[RFC PATCH V0 04/10] mm/migration: Migrate accessed folios to toptier node
From: Raghavendra K T
Date: Sun Dec 01 2024 - 10:39:46 EST
For each recently accessed slowtier folio in the migration list:
- Isolate LRU pages
- Migrate to a regular node.
The rationale behind whole migration is to speedup the access to
recently accessed pages.
Limitation:
PTE A bit scanning approach lacks information about exact destination
node to migrate to.
Reason:
PROT_NONE hint fault based scanning is done in a process context. Here
when the fault occurs, source CPU of the fault associated task is known.
Time of page access is also accurate.
With the lack of above information, migration is done to node 0 by default.
Signed-off-by: Raghavendra K T <raghavendra.kt@xxxxxxx>
---
mm/kmmscand.c | 178 ++++++++++++++++++++++++++++++++++++++++++++++++++
1 file changed, 178 insertions(+)
TBD: Before calling migrate_misplaced_folio, we need to hold a PTL lock.
But since we are not coming from fault path, it is tricky. We need to
fix this before the final patch.
diff --git a/mm/kmmscand.c b/mm/kmmscand.c
index 0496359d07f5..3b4453b053f4 100644
--- a/mm/kmmscand.c
+++ b/mm/kmmscand.c
@@ -4,6 +4,7 @@
#include <linux/sched.h>
#include <linux/sched/mm.h>
#include <linux/mmu_notifier.h>
+#include <linux/migrate.h>
#include <linux/rmap.h>
#include <linux/pagewalk.h>
#include <linux/page_ext.h>
@@ -36,7 +37,15 @@ static unsigned long kmmscand_mms_to_scan __read_mostly = KMMSCAND_MMS_TO_SCAN;
volatile bool kmmscand_scan_enabled = true;
static bool need_wakeup;
+/* mm of the migrating folio entry */
+static struct mm_struct *kmmscand_cur_migrate_mm;
+
+/* Migration list is manipulated underneath because of mm_exit */
+static bool kmmscand_migration_list_dirty;
+
static unsigned long kmmscand_sleep_expire;
+#define KMMSCAND_DEFAULT_TARGET_NODE (0)

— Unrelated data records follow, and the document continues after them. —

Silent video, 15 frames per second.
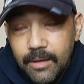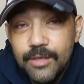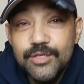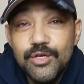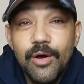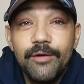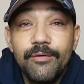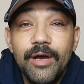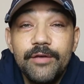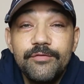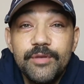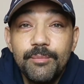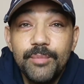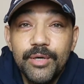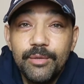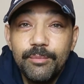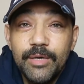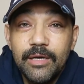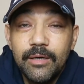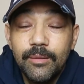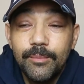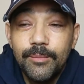So I arrived in
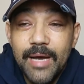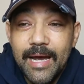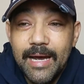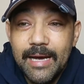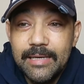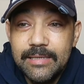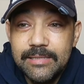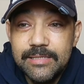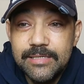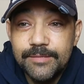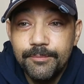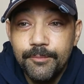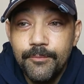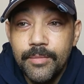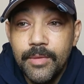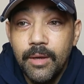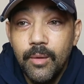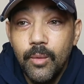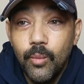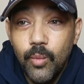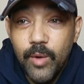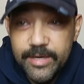Birmingham and
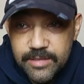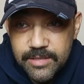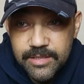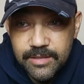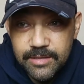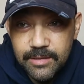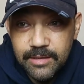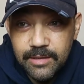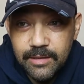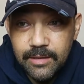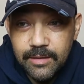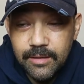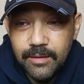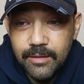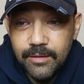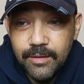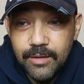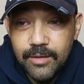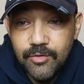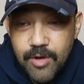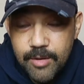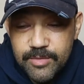went to the
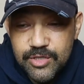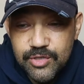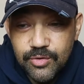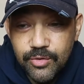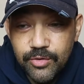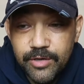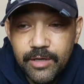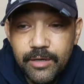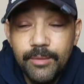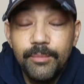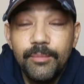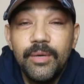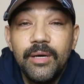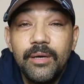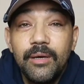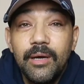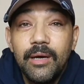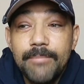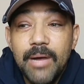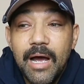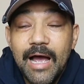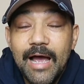crematorium.
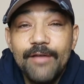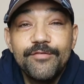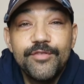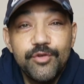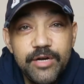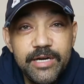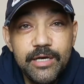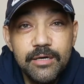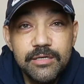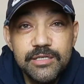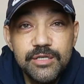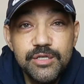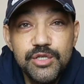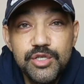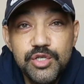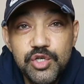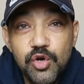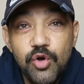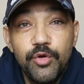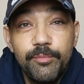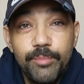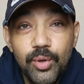I have three cousins,
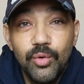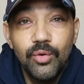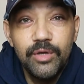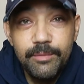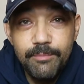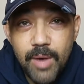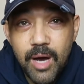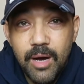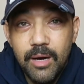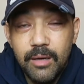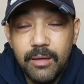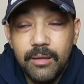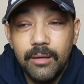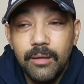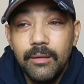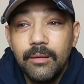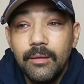John, Paul and Mark.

+static int kmmscand_target_node = KMMSCAND_DEFAULT_TARGET_NODE;
static DEFINE_SPINLOCK(kmmscand_mm_lock);
static DEFINE_SPINLOCK(kmmscand_migrate_lock);
@@ -115,6 +124,107 @@ static bool kmmscand_eligible_srcnid(int nid)
return false;
}
+/*
+ * Do not know what info to pass in the future to make
+ * decision on taget node. Keep it void * now.
+ */
+static int kmmscand_get_target_node(void *data)
+{
+ return kmmscand_target_node;
+}
+
+static int kmmscand_migrate_misplaced_folio_prepare(struct folio *folio,
+ struct vm_area_struct *vma, int node)
+{
+ if (folio_is_file_lru(folio)) {
+ /*
+ * Do not migrate file folios that are mapped in multiple
+ * processes with execute permissions as they are probably
+ * shared libraries.
+ *
+ * See folio_likely_mapped_shared() on possible imprecision
+ * when we cannot easily detect if a folio is shared.
+ */
+ if (vma && (vma->vm_flags & VM_EXEC) &&
+ folio_likely_mapped_shared(folio))
+ return -EACCES;
+ /*
+ * Do not migrate dirty folios as not all filesystems can move
+ * dirty folios in MIGRATE_ASYNC mode which is a waste of
+ * cycles.
+ */
+ if (folio_test_dirty(folio))
+ return -EAGAIN;
+ }
+
+ if (!folio_isolate_lru(folio))
+ return -EAGAIN;
+
+ return 0;
+}
+
+enum kmmscand_migration_err {
+ KMMSCAND_NULL_MM = 1,
+ KMMSCAND_INVALID_FOLIO,
+ KMMSCAND_INVALID_VMA,
+ KMMSCAND_INELIGIBLE_SRC_NODE,
+ KMMSCAND_SAME_SRC_DEST_NODE,
+ KMMSCAND_LRU_ISOLATION_ERR,
+};
+
+static int kmmscand_promote_folio(struct kmmscand_migrate_info *info)
+{
+ unsigned long pfn;
+ struct page *page;
+ struct folio *folio;
+ struct vm_area_struct *vma;
+ int ret;
+
+ int srcnid, destnid;
+
+ if (info->mm == NULL)
+ return KMMSCAND_NULL_MM;
+
+ folio = info->folio;
+
+ /* Check again if the folio is really valid now */
+ if (folio) {
+ pfn = folio_pfn(folio);
+ page = pfn_to_online_page(pfn);
+ }
+
+ if (!page || !folio || !folio_test_lru(folio) ||
+ folio_is_zone_device(folio) || !folio_mapped(folio))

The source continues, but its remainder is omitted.